I thanked him and screened the file. K8DH3N37—Klein, Maximillian H. Graphic designer, unmarried, thirty-four standard years old, fifth generation Swarm Belter. No previous arrests. He'd lived his whole life on Tiamat and worked for Canexco, a large shipping company. A bell rang in the back of my head. Miranda Holtzman's fatal cargo container had been shipped down to Wunderland aboard the Canexco Wayfarer. Perhaps there was a connection? I called up Max's employee file. He worked in corporate communications—nothing to do with the handling of tranship boxes but his company ident did include access to both hubs.

But what was a graphic designer doing in the container bays of the down-axis hub, with or without access? Was he involved or just caught in the wrong place at the wrong time? On a hunch I screened the composite holo created from Machine Technician's description. It was a rough match, not good but not bad considering the sketchiness of the source. Was he the one who'd sold Miranda's skin? Insufficient data. What was a graphic designer anyway? Presumably some sort of visual artist.

It occurred to me that I'd never seen a file listing “Artist” or “Musician” or “Gardener” as a profession on Tiamat. This airless rock was made fit for life with advanced technology and maintained by technologists. It exists solely to provide Alpha Centauri system with products of the very highest sophistication—products whose manufacture demands zero gravity or unlimited high vacuum or Gigawatts of solar power. There's little room for someone not directly involved in survival—physical, economic or, since the kzinti came, military.

Of course the best engineers saw their work as art, even as the best artists refined their skills to a science. Maybe in this totally technical atmosphere, it wasn't surprising that people saw things through a technological lens. Idly, I punched up the work roster for the parks on the 1G level. Maybe I'd find at least a gardener.

The roster was full of eco-engineers and environmental control technicians.

I blanked the screen. It was a meaningless exercise. A rose was a rose, whether it was tended by gardeners or botanical techs. I had a feeling the difference was important, but it was too subtle to put my finger on. What's in a name? Maybe nothing. What does it mean when a society insists on calling an artist a graphic designer?
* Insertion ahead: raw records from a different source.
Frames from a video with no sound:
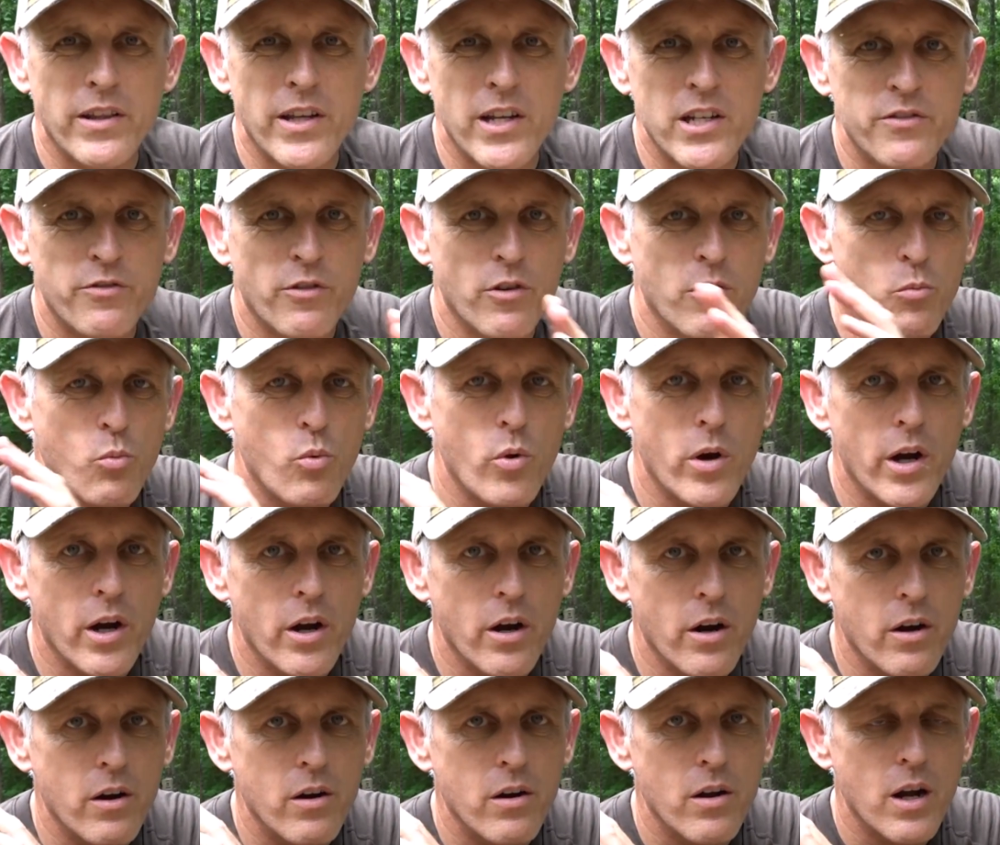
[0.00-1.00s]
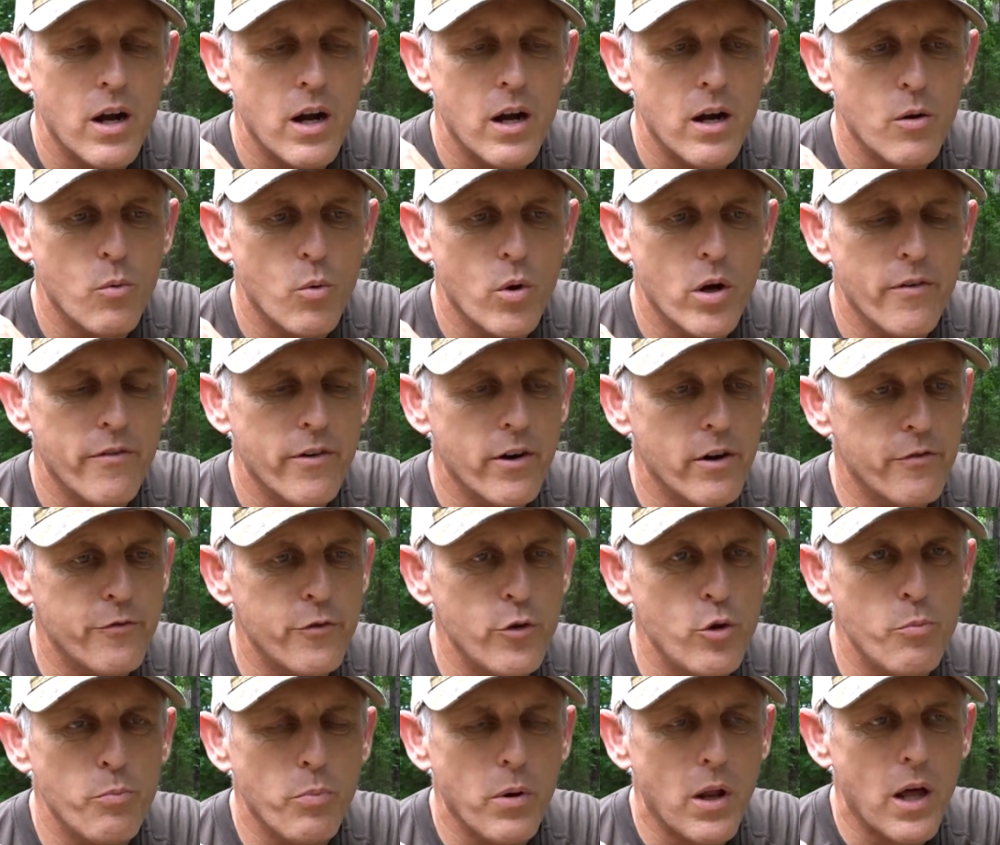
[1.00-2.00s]
this from where one of our
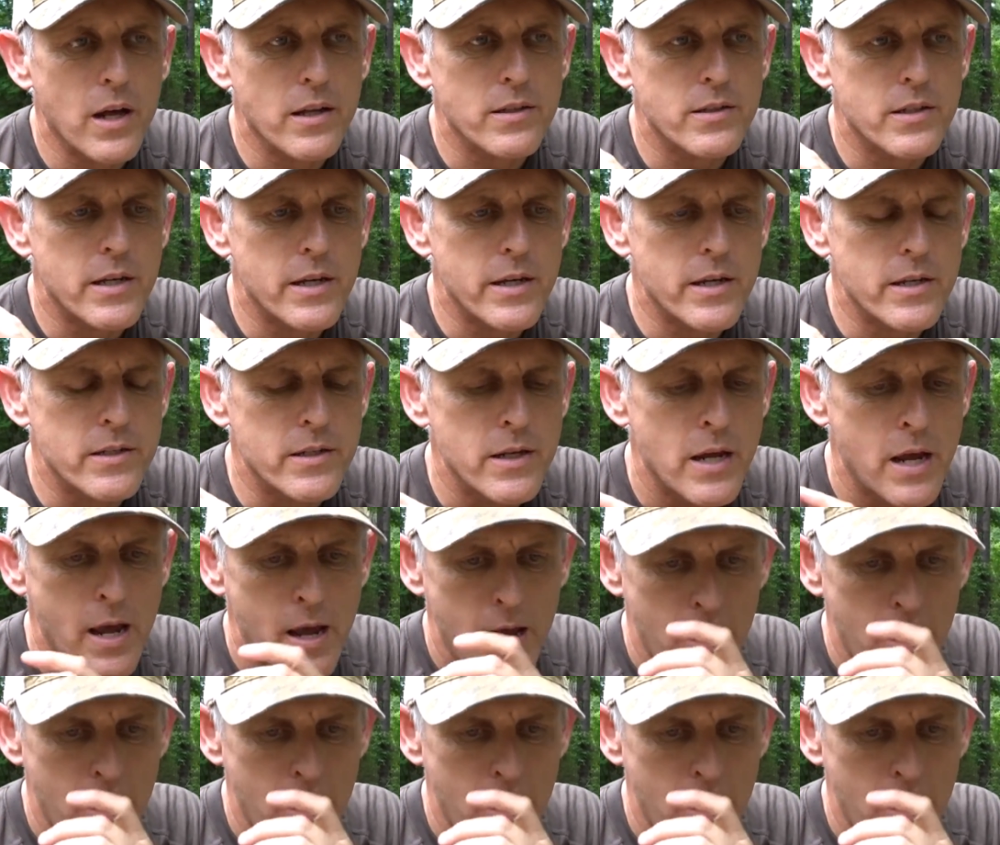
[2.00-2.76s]
food plots is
My mind was wandering. It was early morning and already I needed a break. I gave up trying to work and let my thoughts drift to Suze. She was beautiful, intelligent, sensuous, exciting, graceful, uninhibited, warm. Adjectives did her poor service. If I'd been able to find the words, I might have written a poem. Instead I called up her file again. When the computer screened it, I blew up the ID holo and dumped it to the printer.
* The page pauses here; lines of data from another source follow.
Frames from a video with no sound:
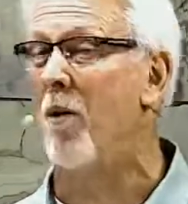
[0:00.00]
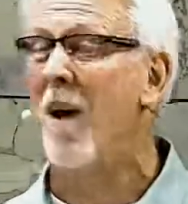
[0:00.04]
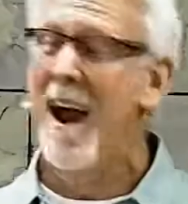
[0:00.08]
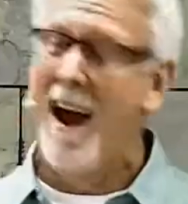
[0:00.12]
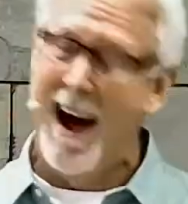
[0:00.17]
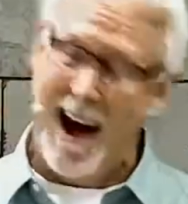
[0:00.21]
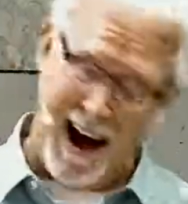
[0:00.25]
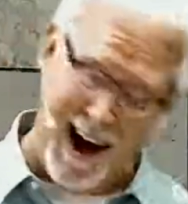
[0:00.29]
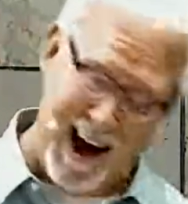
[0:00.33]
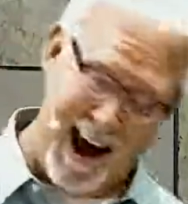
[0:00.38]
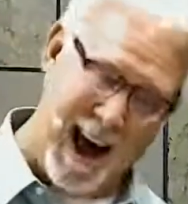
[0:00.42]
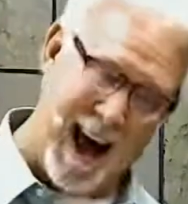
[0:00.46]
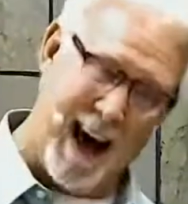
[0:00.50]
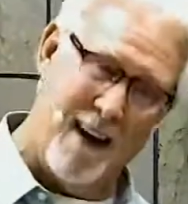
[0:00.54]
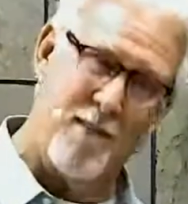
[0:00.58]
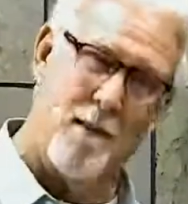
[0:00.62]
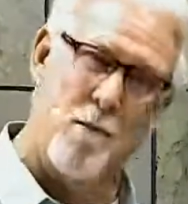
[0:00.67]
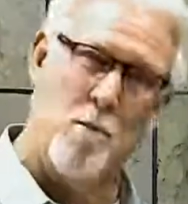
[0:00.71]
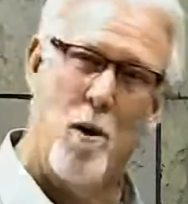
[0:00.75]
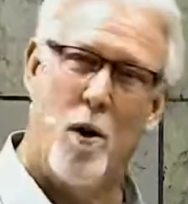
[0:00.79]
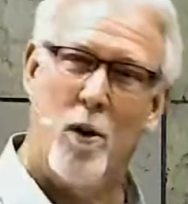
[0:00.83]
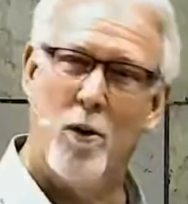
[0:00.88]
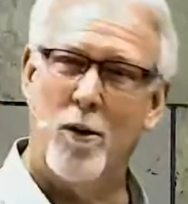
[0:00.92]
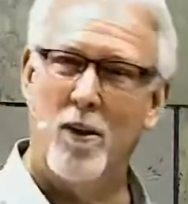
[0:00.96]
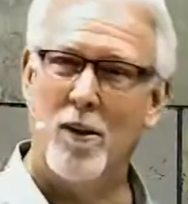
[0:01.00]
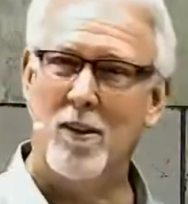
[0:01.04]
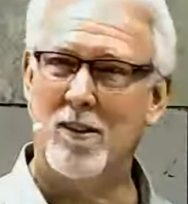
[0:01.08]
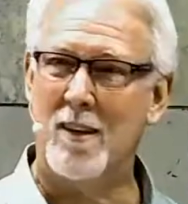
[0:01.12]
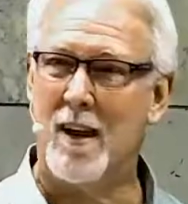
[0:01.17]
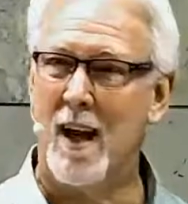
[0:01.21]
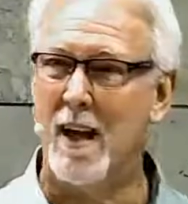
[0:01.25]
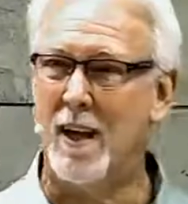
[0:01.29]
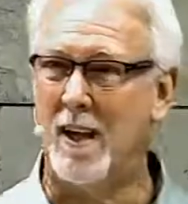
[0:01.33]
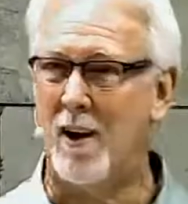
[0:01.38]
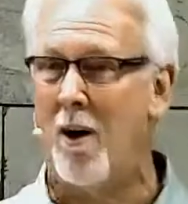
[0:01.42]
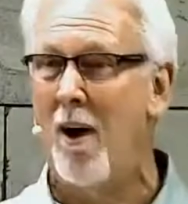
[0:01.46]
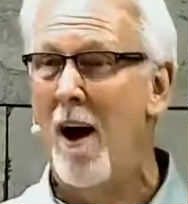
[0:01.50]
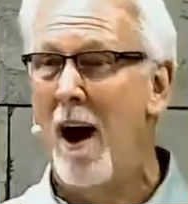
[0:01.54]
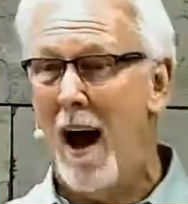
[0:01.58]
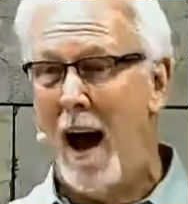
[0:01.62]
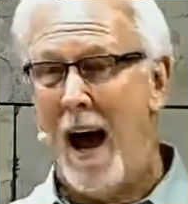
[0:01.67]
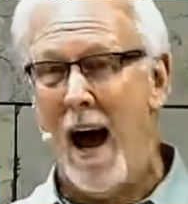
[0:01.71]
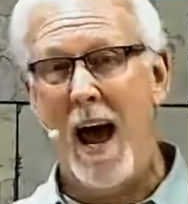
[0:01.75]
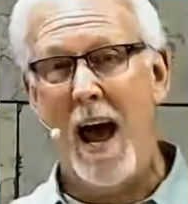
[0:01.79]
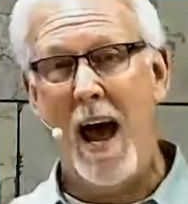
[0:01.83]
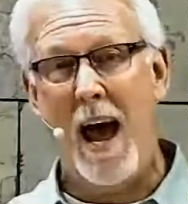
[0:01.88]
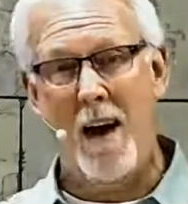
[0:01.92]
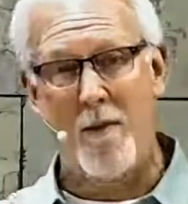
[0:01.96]
I have a motorcycle.
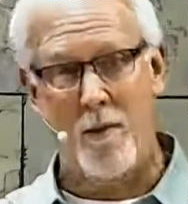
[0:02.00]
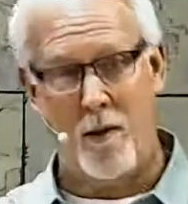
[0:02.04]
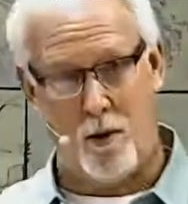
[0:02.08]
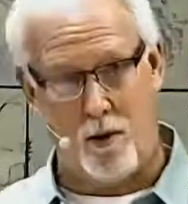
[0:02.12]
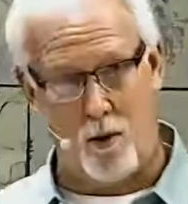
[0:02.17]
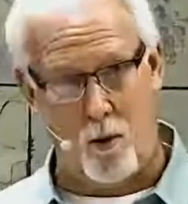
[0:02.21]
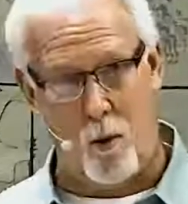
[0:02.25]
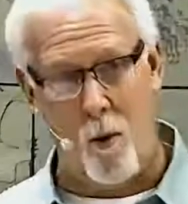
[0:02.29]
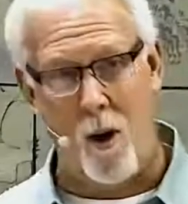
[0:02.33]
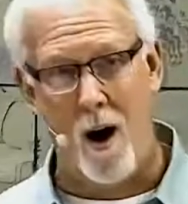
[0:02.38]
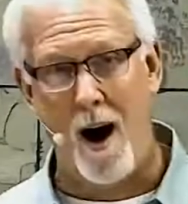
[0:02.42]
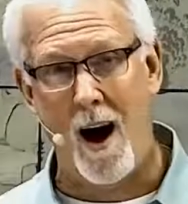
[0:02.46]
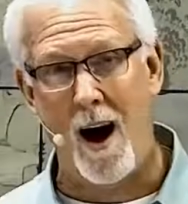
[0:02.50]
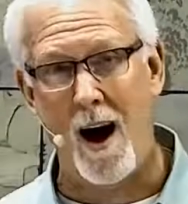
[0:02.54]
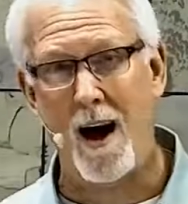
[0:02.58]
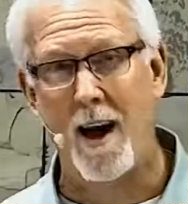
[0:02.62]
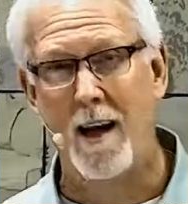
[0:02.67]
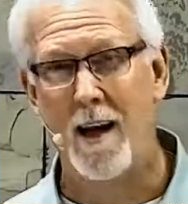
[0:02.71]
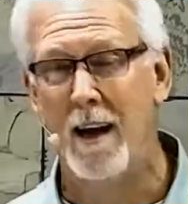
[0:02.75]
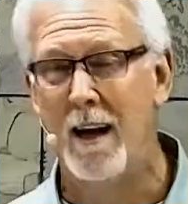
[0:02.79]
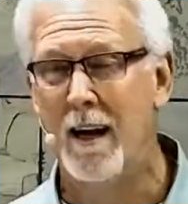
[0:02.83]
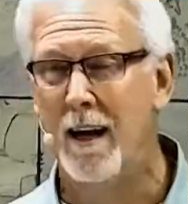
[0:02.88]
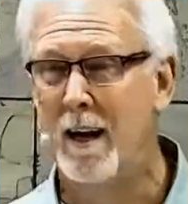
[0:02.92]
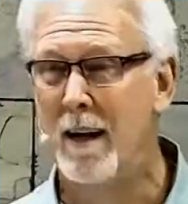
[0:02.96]
I have a quad.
Dossier holos never do anyone justice but her radiance came through the bad image. She was wearing her characteristic high-energy smile. Her hair was longer when the holo was taken, a burnished auburn river flowing down over her shoulders. Her eyes were a dancing, sunny brown—lending just a hint of devilishness to her look.

I froze, cold horror seeping along my spine. Unnoticed facts clicked into place and my thoughts locked into a paralyzed frenzy of revelation and denial. I sat and stared for a long time. Then I commed her apt.

“Hi, what's up?”

I could hardly meet her gaze. I strove to keep my voice animated. “Care for brunch?”

“Sure, when where?”

“Meet me at the office and we'll figure it out. Fifteen minutes?”